Jetzt bist du am Zug
Ich habe dir meine eigene CO2-Bilanz mit Hilfe des CO2-Rechners des Umweltbundesamtes gezeigt. Aufgrund vieler glücklicher Umstände und ein wenig eigenem Klimabewusstsein lebe ich bereits unter dem deutschen Durchschnitt. Aber auch ich kann meinen Beitrag zum Klimaschutz noch deutlich steigern, wie ich durch die Szenario-Rechnung herausgefunden habe.

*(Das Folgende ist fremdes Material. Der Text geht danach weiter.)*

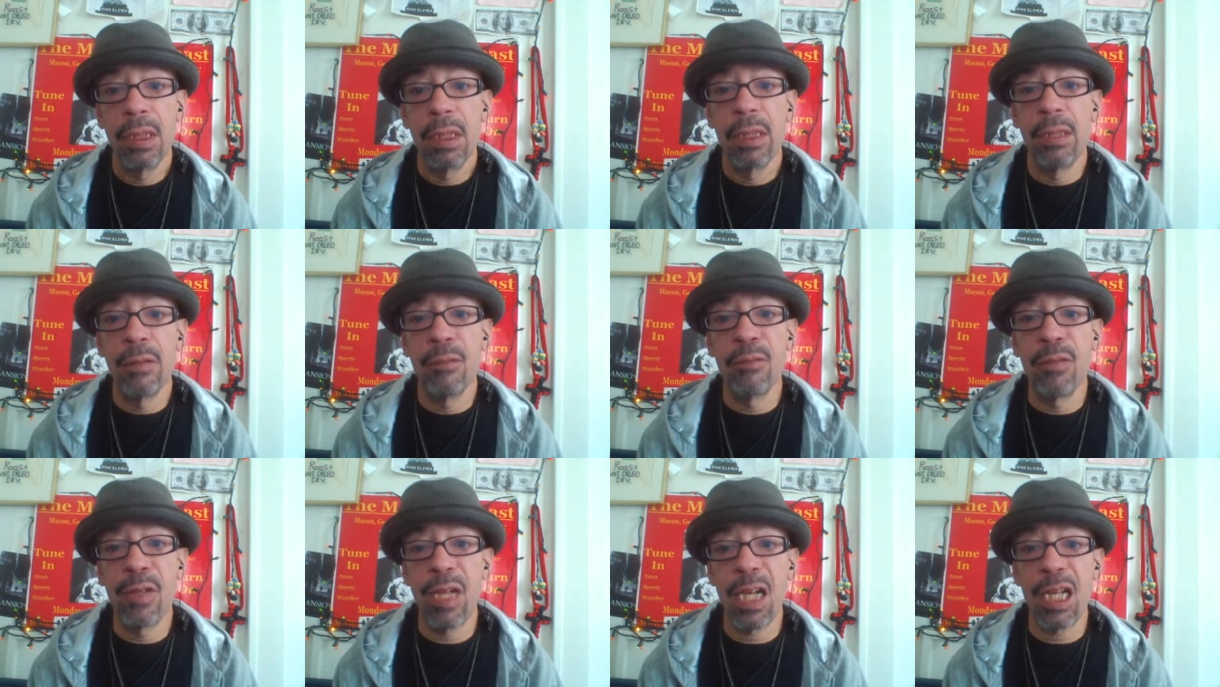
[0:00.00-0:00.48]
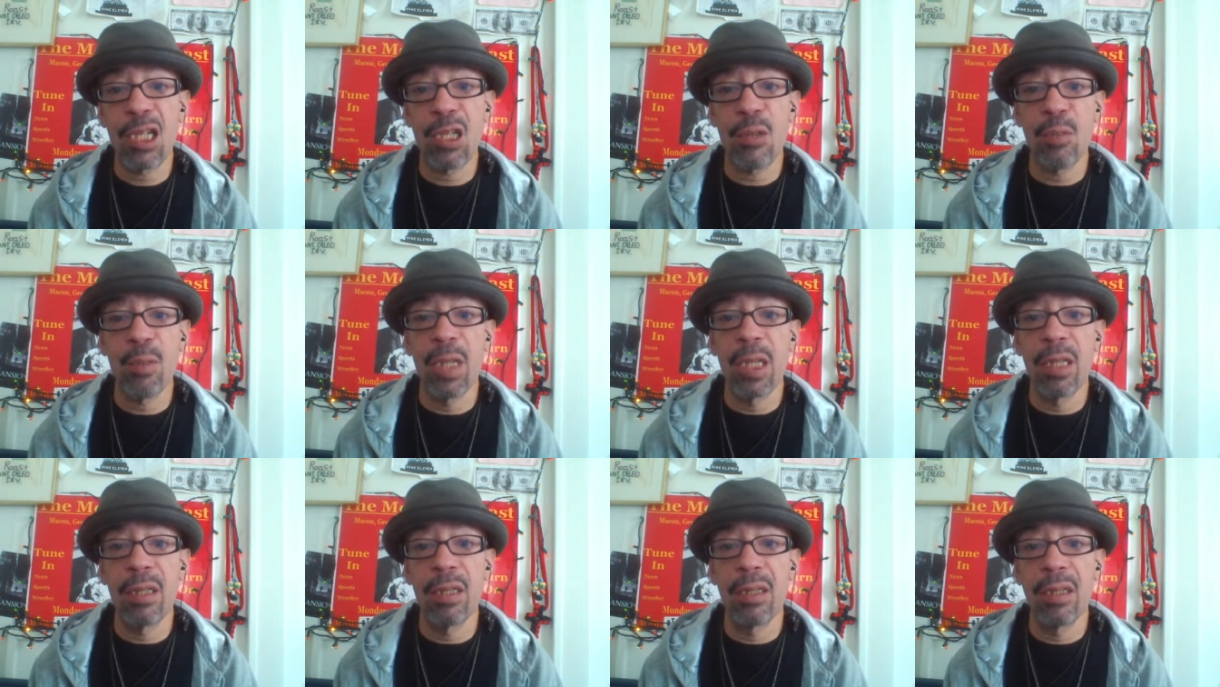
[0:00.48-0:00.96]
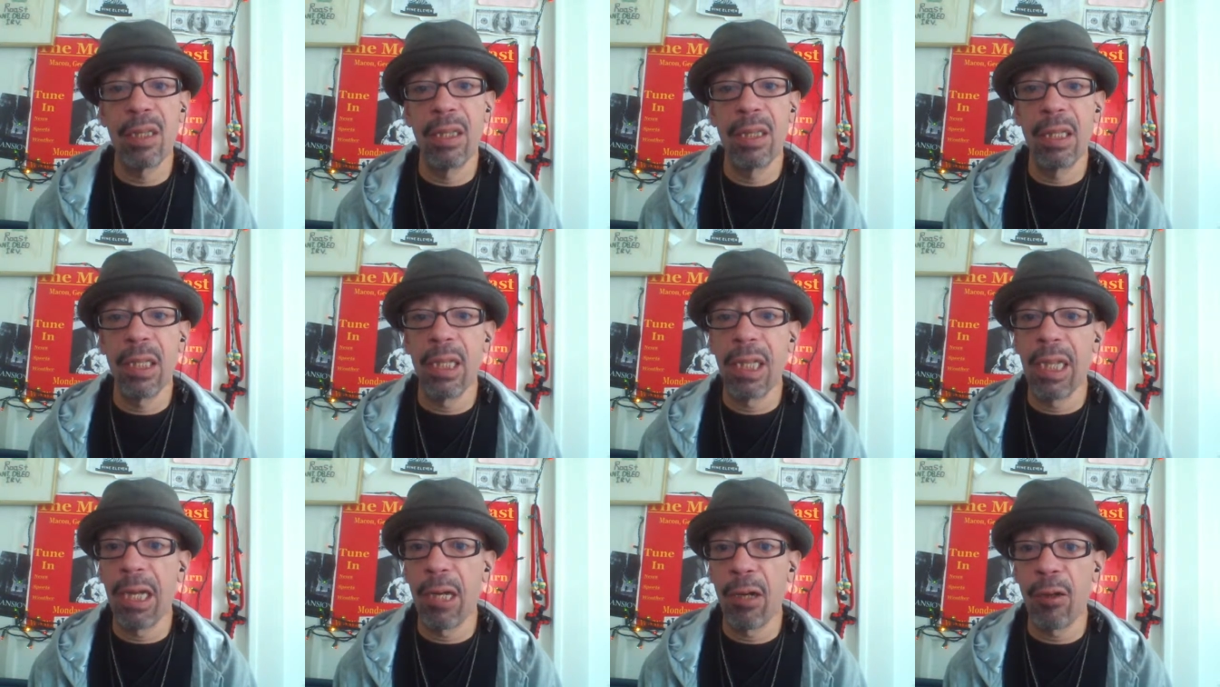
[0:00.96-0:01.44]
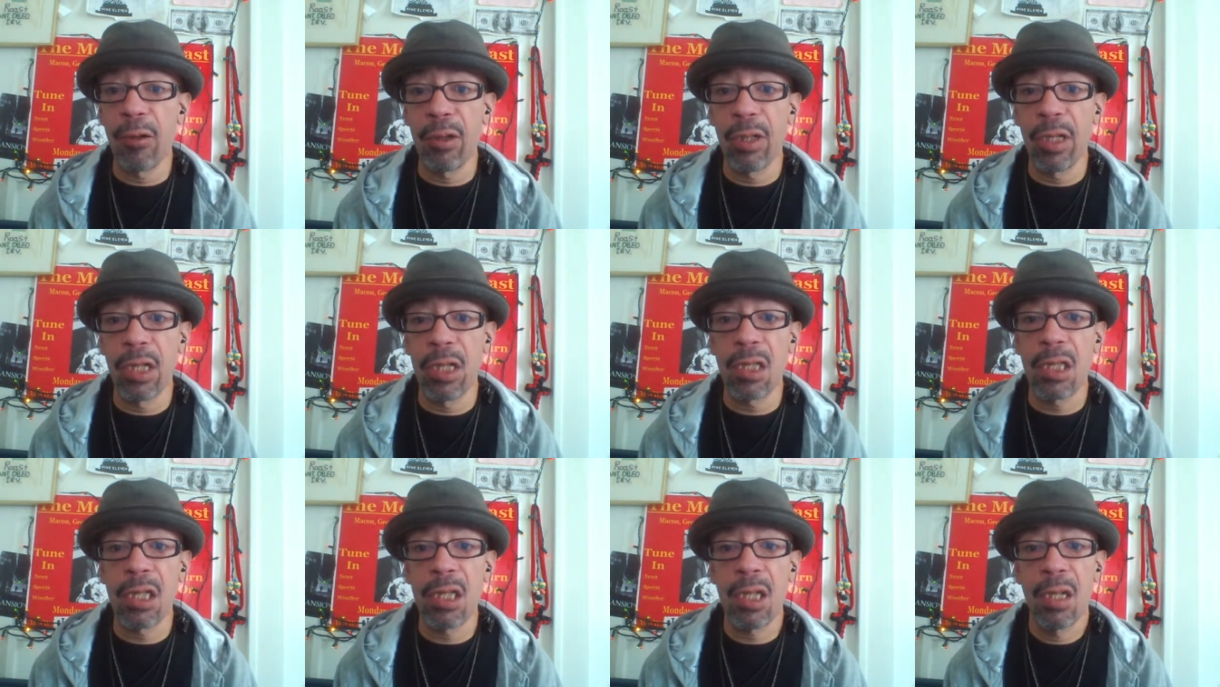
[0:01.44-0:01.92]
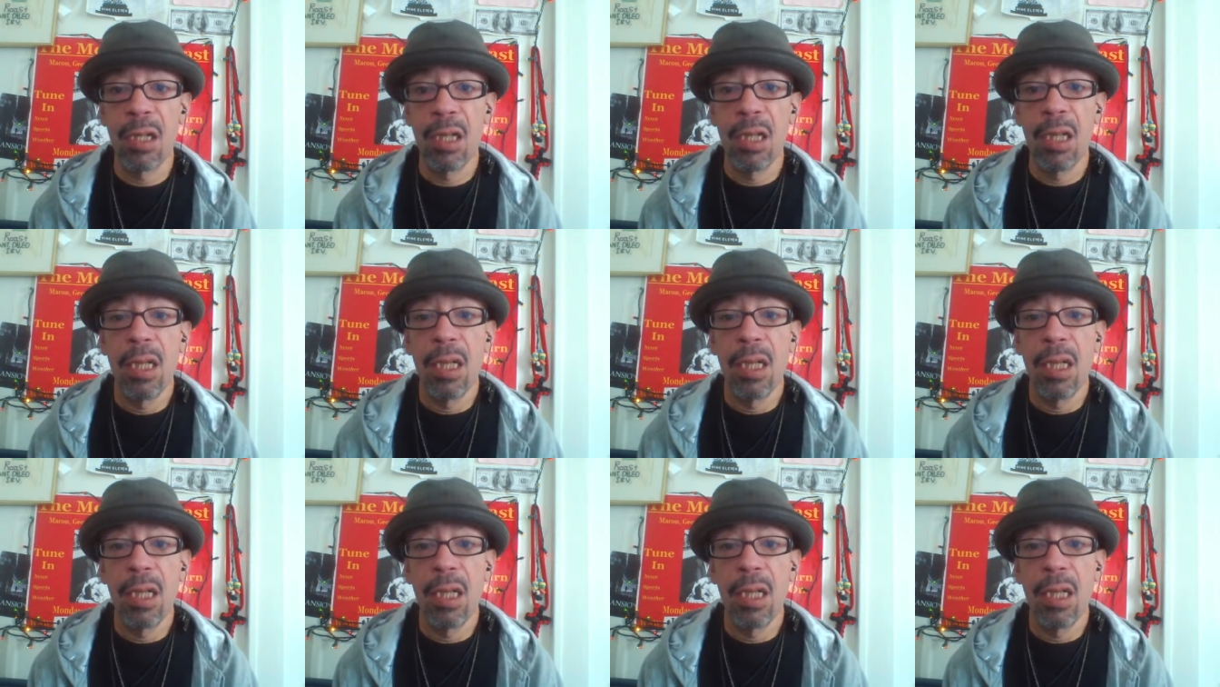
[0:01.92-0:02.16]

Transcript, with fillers: Investment in the areas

Das überraschendste Ergebnis war für mich, dass meine Konsumausgaben den größten Anteil an meinem CO2-Fußabdruck ausmachen. Bei dir kann das aber ganz anders aussehen. Fliegst du oft in die Ferne? Dann machen deine Flugreisen wahrscheinlich den größten Anteil aus. Da jeder Mensch einen individuellen CO2-Fußabdruck hat, sind die besten Maßnahmen zu dessen Senkung ebenfalls individuell.
Deshalb bist jetzt du am Zug: Probiere den CO2-Rechner gerne einmal selbst aus und berichte in den Kommentaren von deinen Erfahrungen.